Tomas Haake (born 13 July 1971) is a Swedish musician and the drummer of the extreme metal band Meshuggah.

Known for his polymeters and technical ability, Haake was named the fifth best "Modern Metal" drummer by MetalSucks.net in 2012. In the July 2008 edition of Modern Drummer magazine, Haake was named the number one drummer in the "Metal" category, as decided upon in the magazine's Readers' Poll.
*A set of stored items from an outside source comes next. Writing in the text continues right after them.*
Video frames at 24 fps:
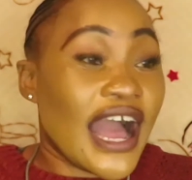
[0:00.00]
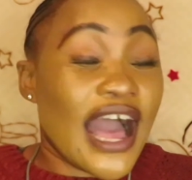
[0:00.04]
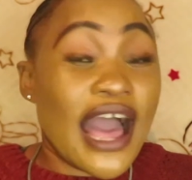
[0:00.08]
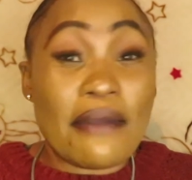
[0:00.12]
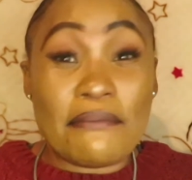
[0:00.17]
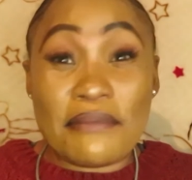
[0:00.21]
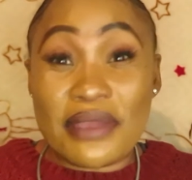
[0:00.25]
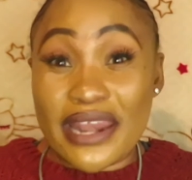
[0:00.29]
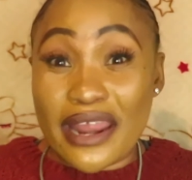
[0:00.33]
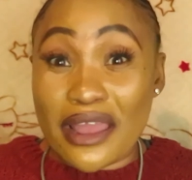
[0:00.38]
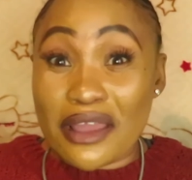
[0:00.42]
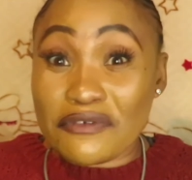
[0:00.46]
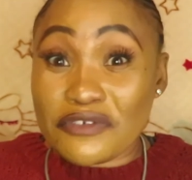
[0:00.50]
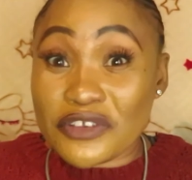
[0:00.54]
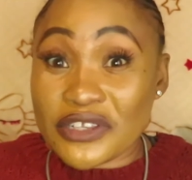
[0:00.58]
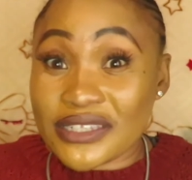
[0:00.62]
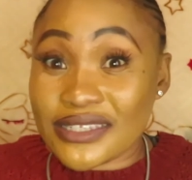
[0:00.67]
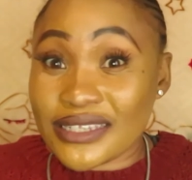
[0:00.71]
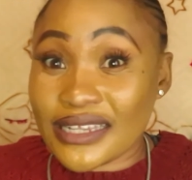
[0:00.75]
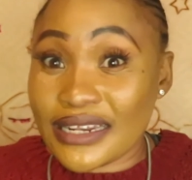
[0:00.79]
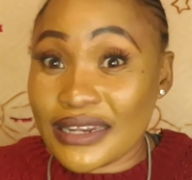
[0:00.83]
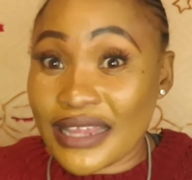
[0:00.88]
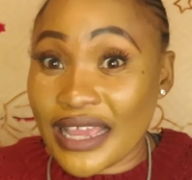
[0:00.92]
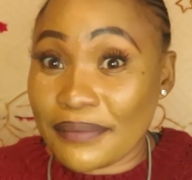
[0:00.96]
I mean, have you
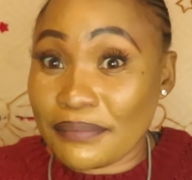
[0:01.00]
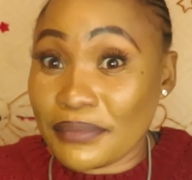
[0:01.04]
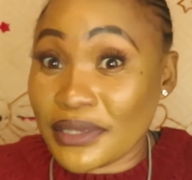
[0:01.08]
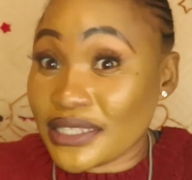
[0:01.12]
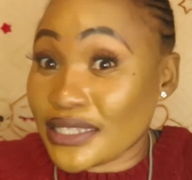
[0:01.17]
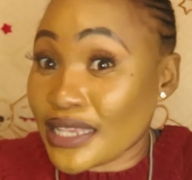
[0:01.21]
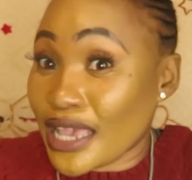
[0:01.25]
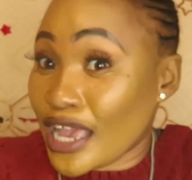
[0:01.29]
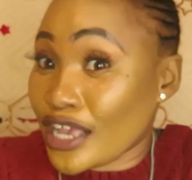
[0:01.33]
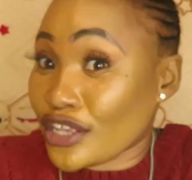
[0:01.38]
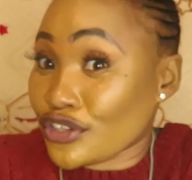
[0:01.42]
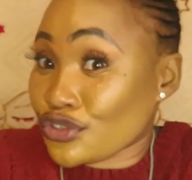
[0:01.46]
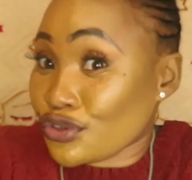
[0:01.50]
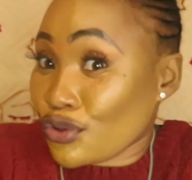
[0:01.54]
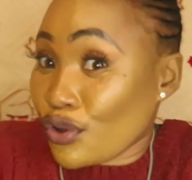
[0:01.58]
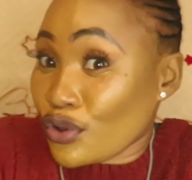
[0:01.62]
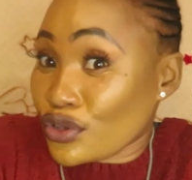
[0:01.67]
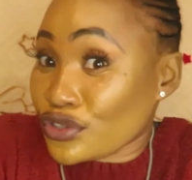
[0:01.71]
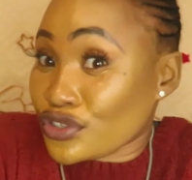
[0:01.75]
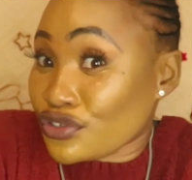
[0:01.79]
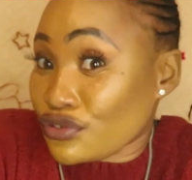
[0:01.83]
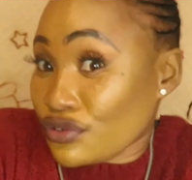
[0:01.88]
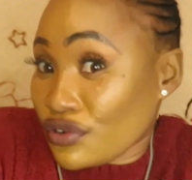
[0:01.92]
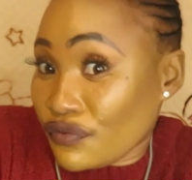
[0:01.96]
seen Miss
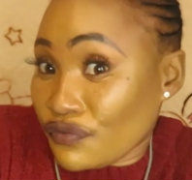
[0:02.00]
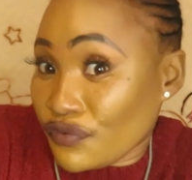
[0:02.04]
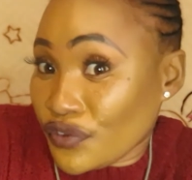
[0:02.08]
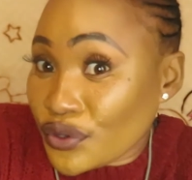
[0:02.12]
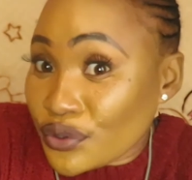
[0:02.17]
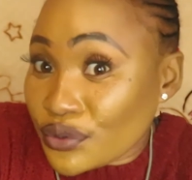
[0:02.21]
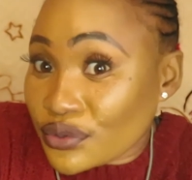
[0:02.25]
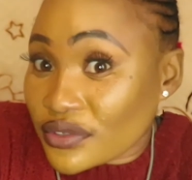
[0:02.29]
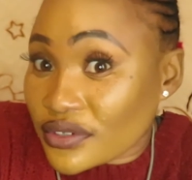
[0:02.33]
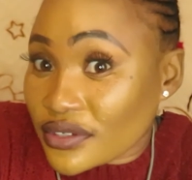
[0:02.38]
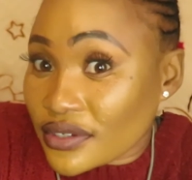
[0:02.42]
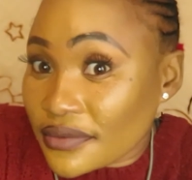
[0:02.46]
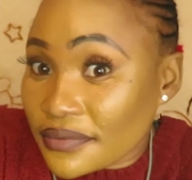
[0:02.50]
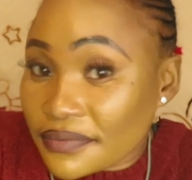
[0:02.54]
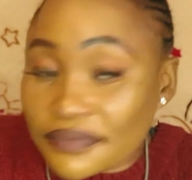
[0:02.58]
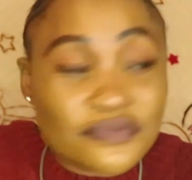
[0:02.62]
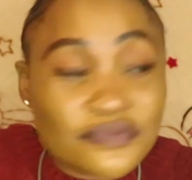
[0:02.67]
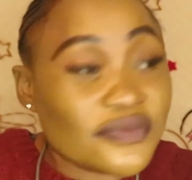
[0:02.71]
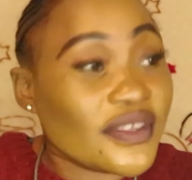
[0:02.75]
XO's reviews?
He was also included in 100 Greatest Drummers of All Time list by the Rolling Stone magazine (occupying the 93rd position).

Career 
Haake writes the majority of Meshuggah lyrics and also contributes spoken vocals on several songs ("Choirs of Devastation" on the album Contradictions Collapse, "Inside What's Within Behind", "Suffer in Truth", and "Sublevels" on the album Destroy Erase Improve, "Sane", "The Exquisite Machinery of Torture" on the album Chaosphere, "Spasm" on the album Nothing, as well as on several tracks on the album Catch Thirtythree and on the song "Dancers to a Discordant System" from obZen).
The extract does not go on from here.